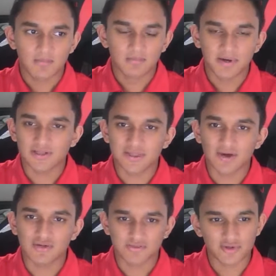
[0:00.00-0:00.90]
but that
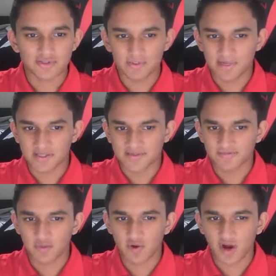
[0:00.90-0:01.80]
was mostly because of
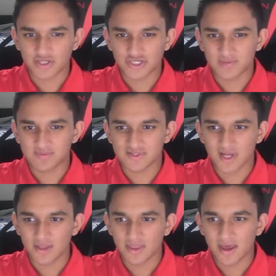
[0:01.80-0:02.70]
LeBron James. You
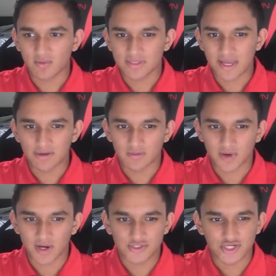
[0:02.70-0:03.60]
saw that without
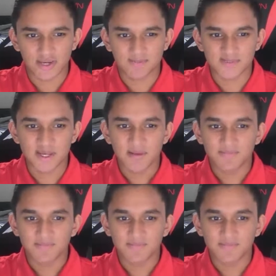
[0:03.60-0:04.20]
LeBron James.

----------------

Task to carry out
Could you repeat all of the material exactly? Pictures should not be copied.

Problem solution
[0:00.00-0:00.90]
but that
[0:00.90-0:01.80]
was mostly because of
[0:01.80-0:02.70]
LeBron James. You
[0:02.70-0:03.60]
saw that without
[0:03.60-0:04.20]
LeBron James.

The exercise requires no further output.